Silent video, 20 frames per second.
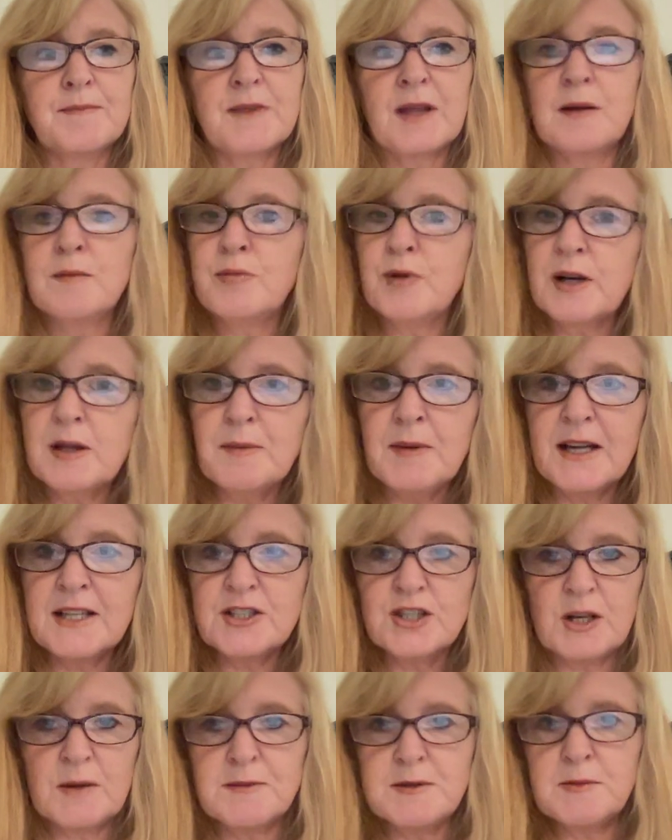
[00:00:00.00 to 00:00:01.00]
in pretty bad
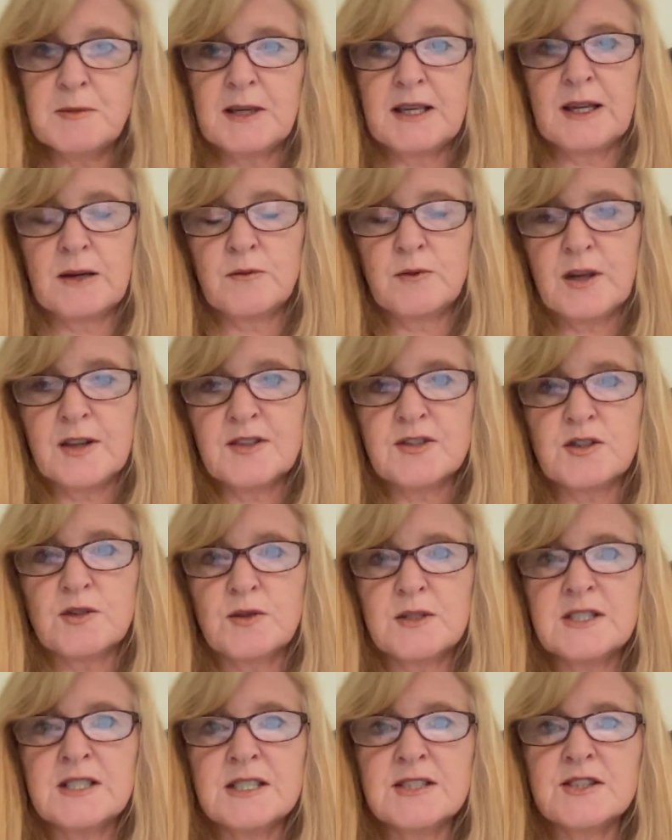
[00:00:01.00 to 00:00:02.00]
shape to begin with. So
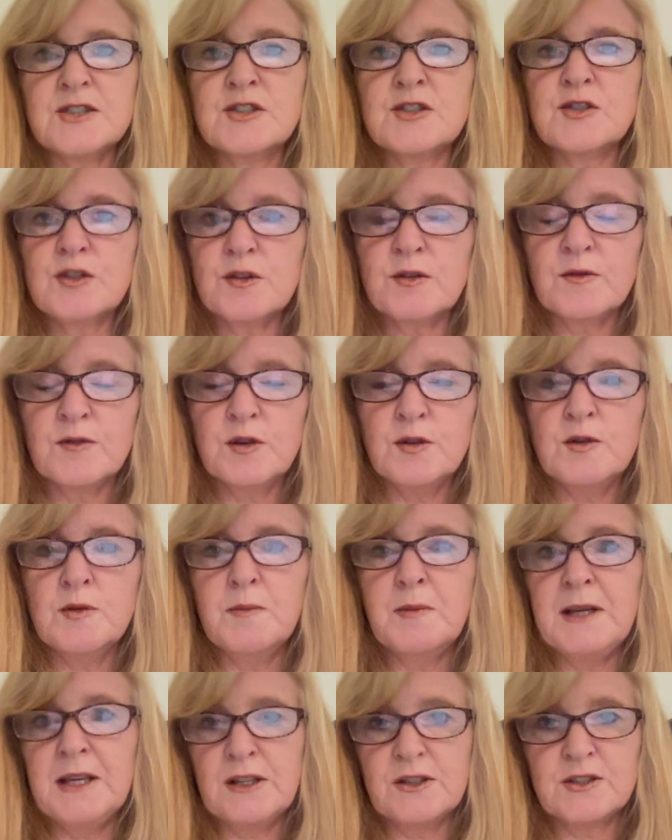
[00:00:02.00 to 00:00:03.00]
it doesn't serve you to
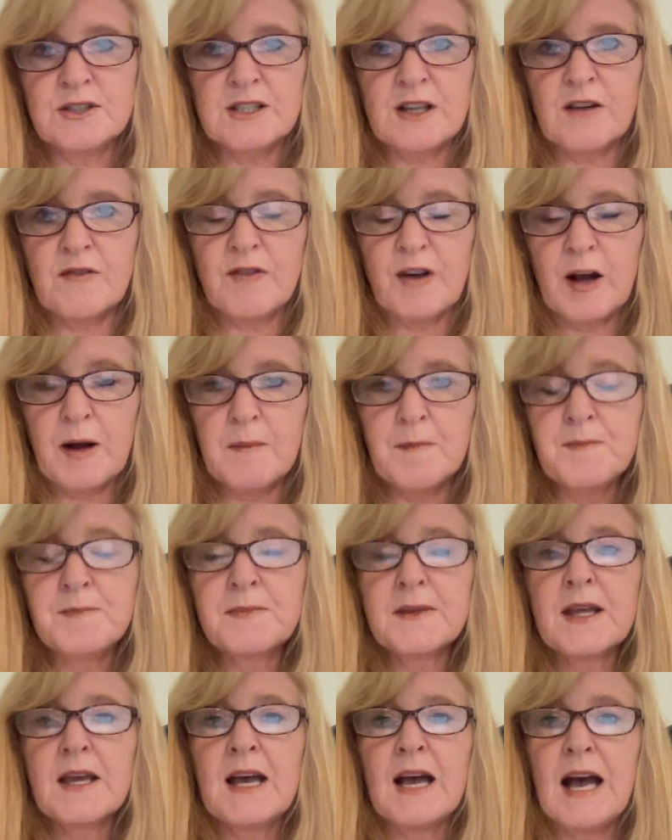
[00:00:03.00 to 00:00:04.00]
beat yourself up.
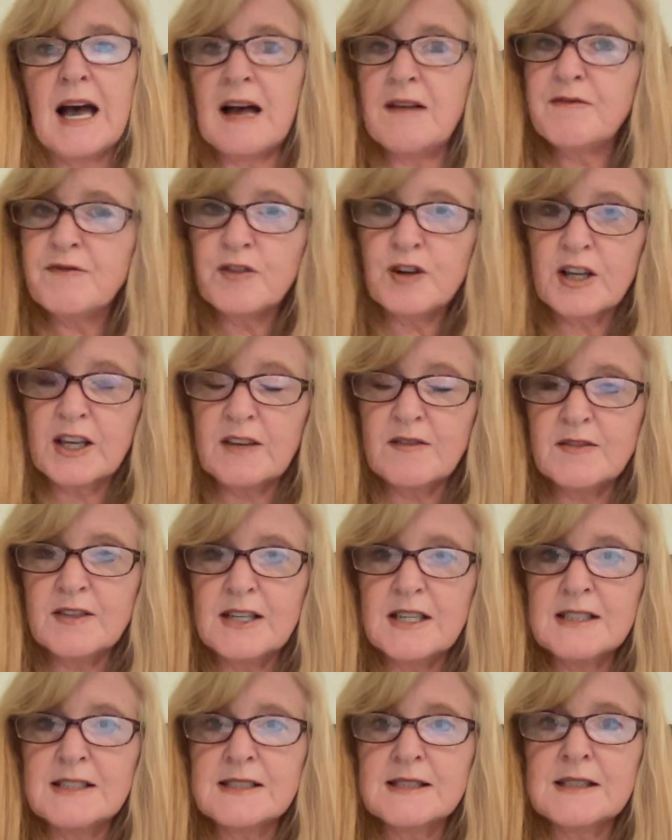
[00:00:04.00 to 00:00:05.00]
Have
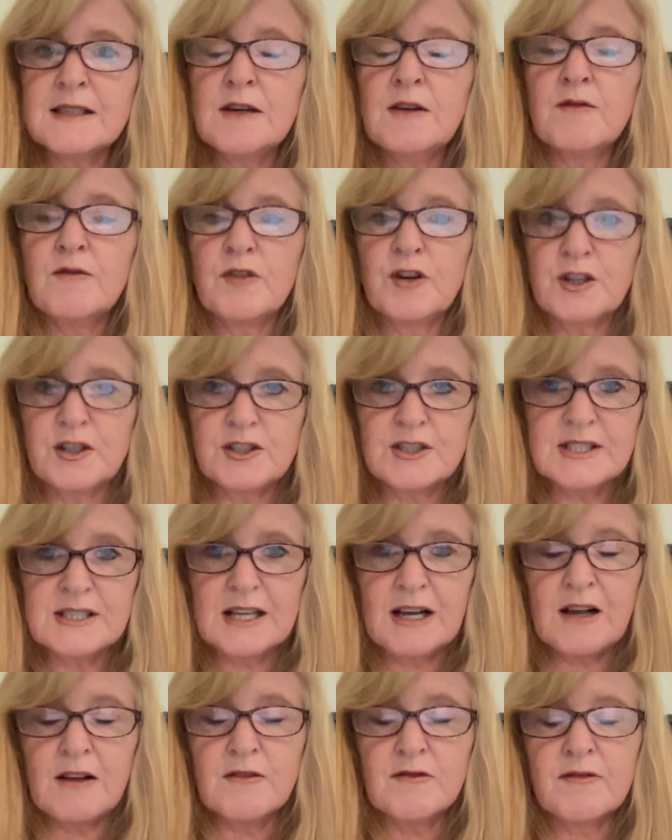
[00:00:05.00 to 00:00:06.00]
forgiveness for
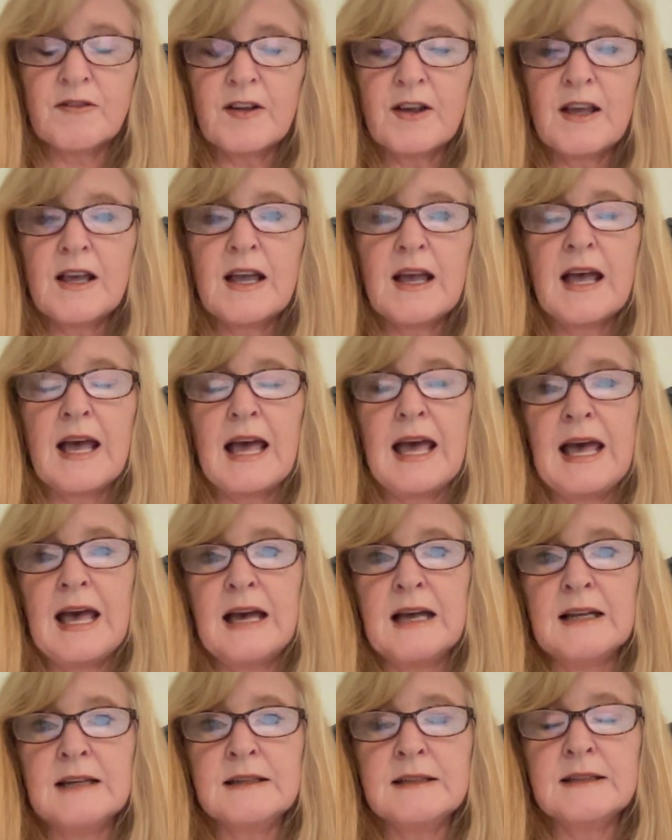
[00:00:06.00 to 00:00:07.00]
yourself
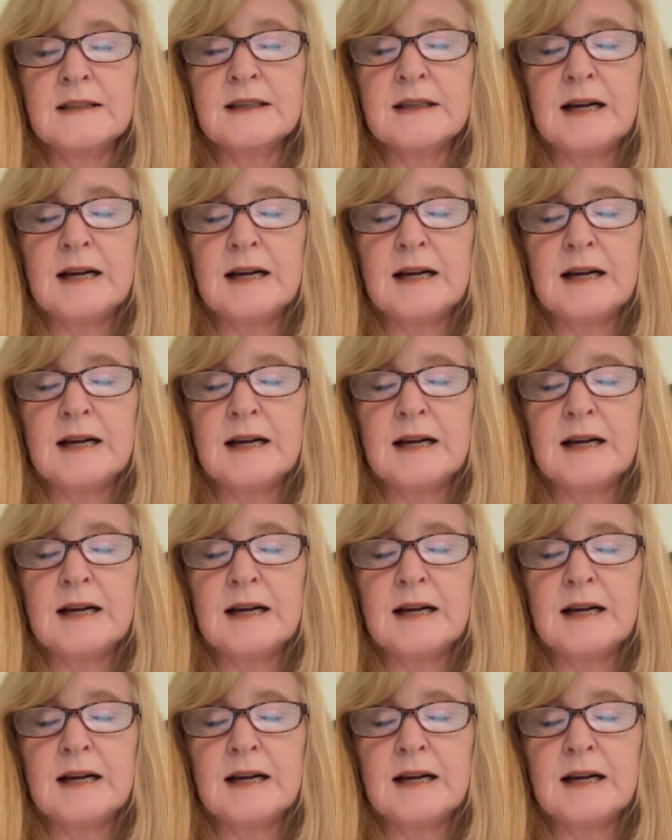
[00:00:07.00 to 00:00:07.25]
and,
--
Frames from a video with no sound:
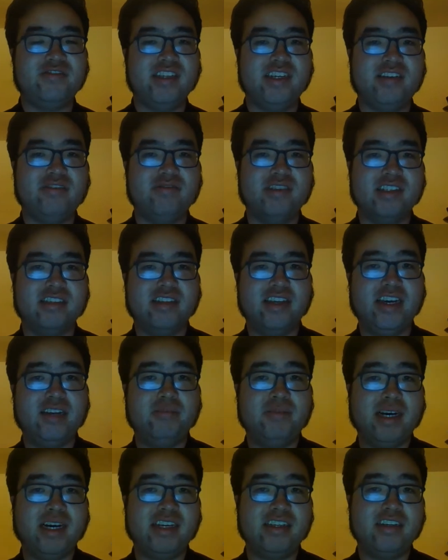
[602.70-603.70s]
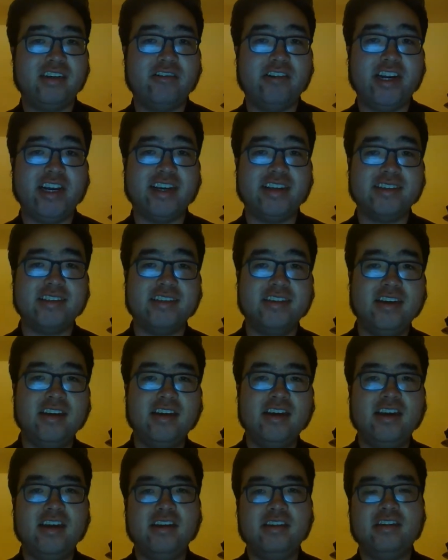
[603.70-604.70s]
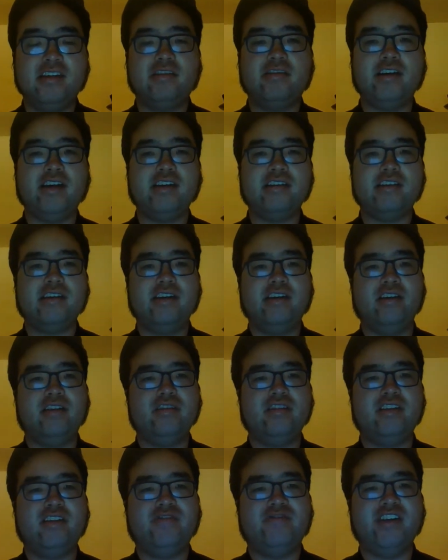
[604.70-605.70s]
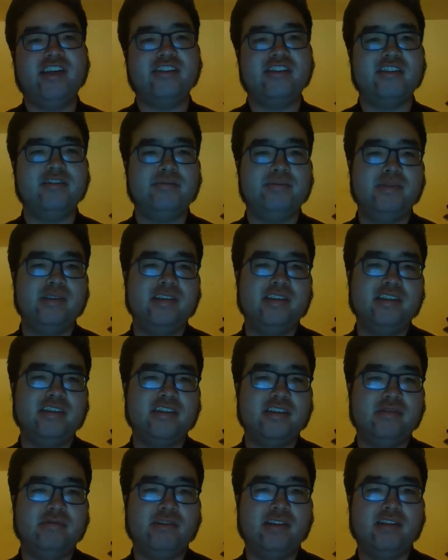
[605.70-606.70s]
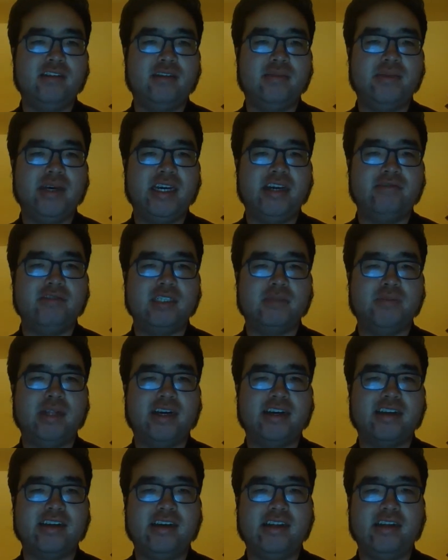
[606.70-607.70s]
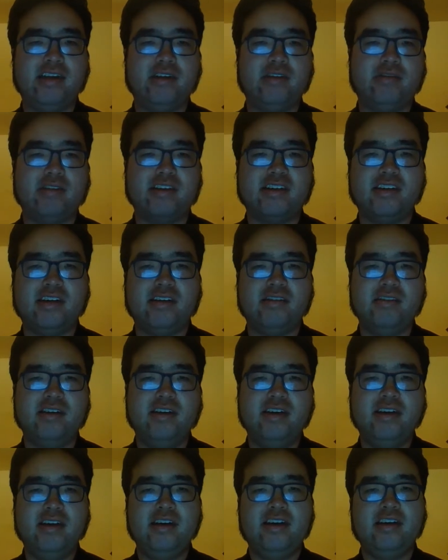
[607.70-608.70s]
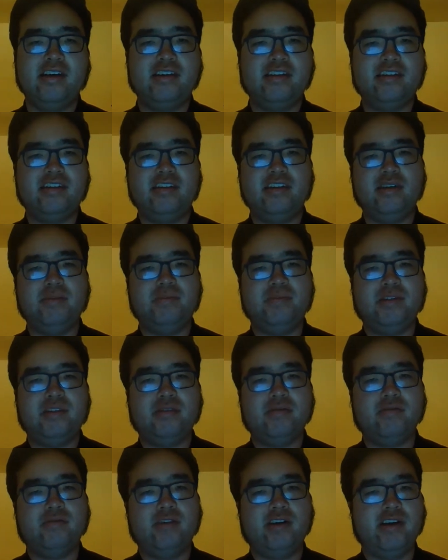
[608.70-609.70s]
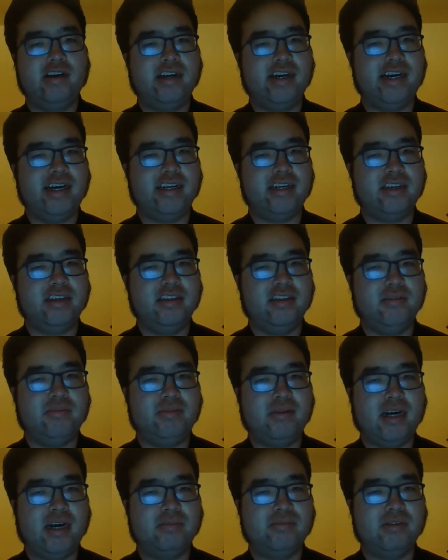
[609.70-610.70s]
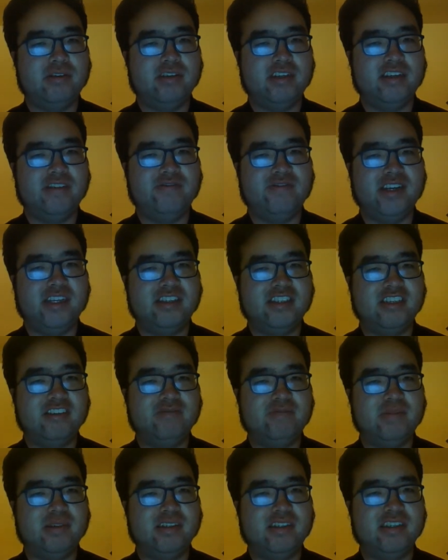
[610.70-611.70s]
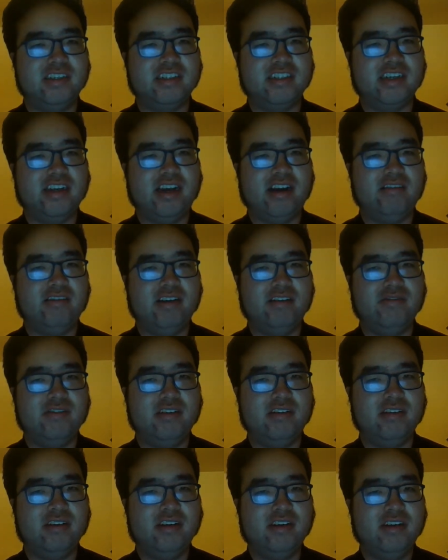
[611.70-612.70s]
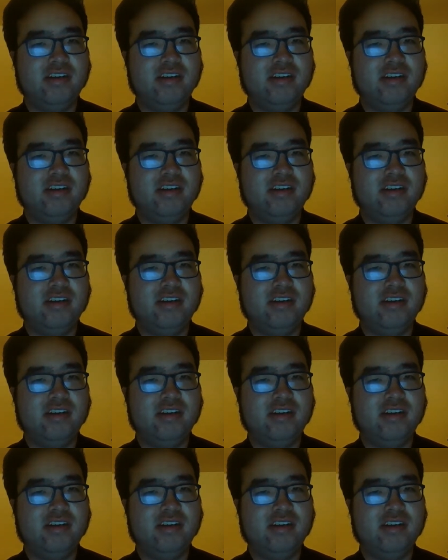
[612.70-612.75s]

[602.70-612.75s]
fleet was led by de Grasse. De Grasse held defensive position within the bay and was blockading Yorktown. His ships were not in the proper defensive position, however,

* [GOAL OF THE EXERCISE] When a line in the listing has the string "video" in it, return that line.

* [SOLUTION TO THIS TASK]
Silent video, 20 frames per second.
Frames from a video with no sound:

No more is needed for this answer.